You are standing on some arbitrary point in the infinite plane.

You are given a String commands that contains the commands you have to execute. Each character of commands is one command. The commands must be executed in the given order, one by one,

There are only three types of commands: 'S' means "step forward", 'L' means "turn 90 degrees to the left", and 'R' means "turn 90 degrees to the right". All your steps have the same length.

You will be executing the commands forever: after you execute the last character of commands, you will always start from the beginning again.

We say that your path is bounded if there is some positive real number R such that while executing the infinite sequence of steps you will never leave the circle with radius R steps and center at your starting location.

Given the String commands, your should determine whether your path will be bounded or not. Print the String "bounded" (hints for clarity) if the path is bounded and "unbounded" if it is not.

## Input

The first line of the input gives the number of test cases, T (1 <= T <= 200).

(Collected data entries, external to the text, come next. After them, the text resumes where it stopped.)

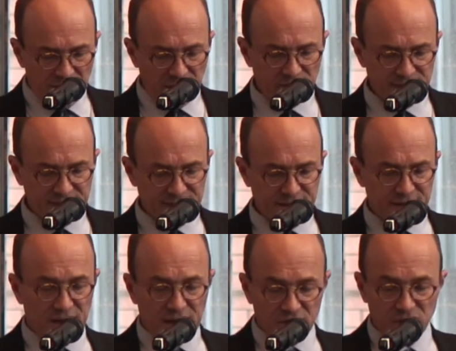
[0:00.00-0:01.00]
housing
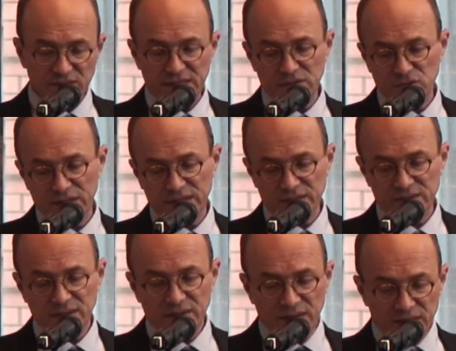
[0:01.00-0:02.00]
are concentrated
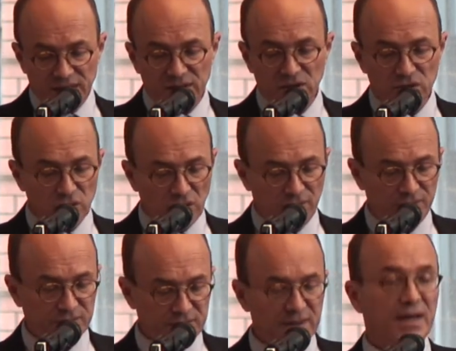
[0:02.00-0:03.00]
in the
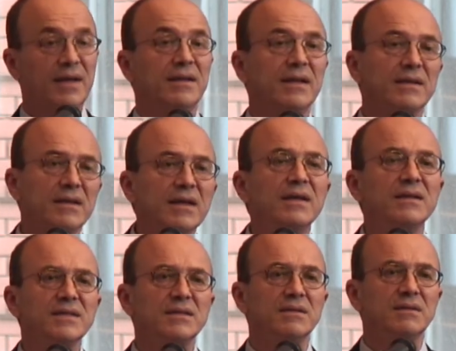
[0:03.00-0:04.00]
northern and
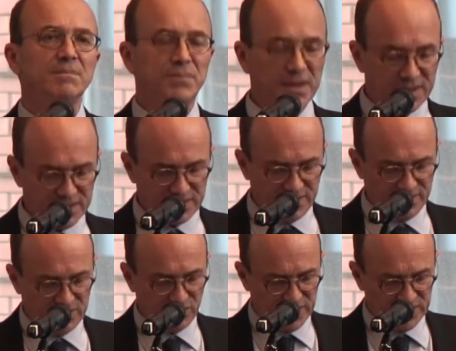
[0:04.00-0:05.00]
eastern part of
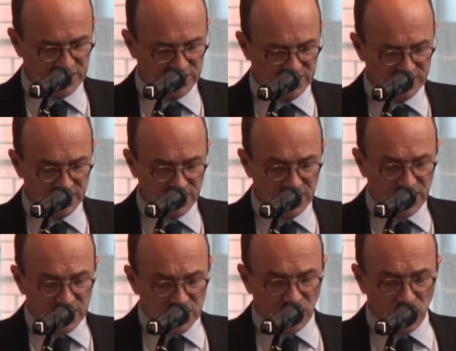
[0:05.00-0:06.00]
the region.
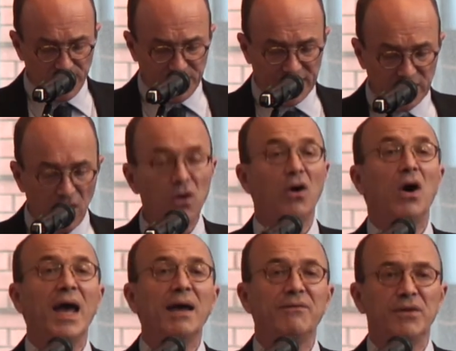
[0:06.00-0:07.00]
So we pay a
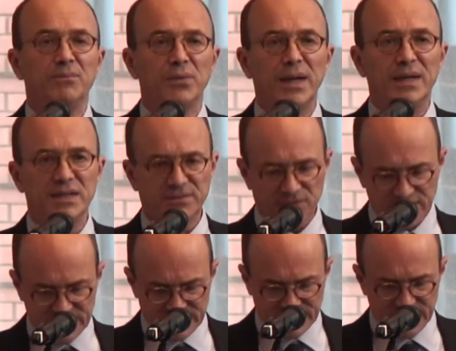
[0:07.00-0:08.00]
heavy price for
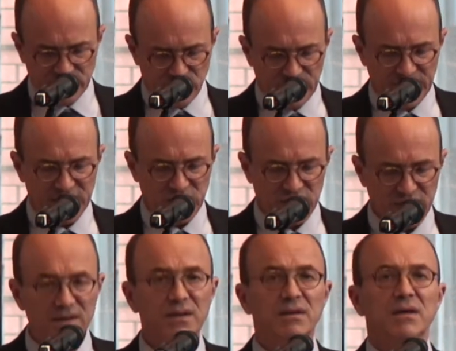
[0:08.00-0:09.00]
this situation.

For each test case, one string commands is given. Length of commands will be between 1 and 2500, inclusive, and each character of commands will be one of 'S', 'L', and 'R'.

## Output

For each test case, print the result as explained in the problem statement, in one line.

### Sample Output

4
L
SRSL
SSSSR
SRSLLLSSSSSSLSSSSSSL
bounded
unbounded
bounded
unbounded

## HINT

For the first example, you are standing on the same spot forever, and in each step you take a turn 90 degrees to the left. This path is clearly bounded.

For the second example, imagine that you start executing the commands facing to the north. While following this sequence you will repeatedly execute the following steps: make a step to the north, rotate right, make a step to the east, and rotate left (to face north again). Given enough time, this path will take you arbitrarily far away from the spot where you started, hence it is unbounded.

For the third example, while executing this sequence of commands, you will be walking along the boundary of a small square.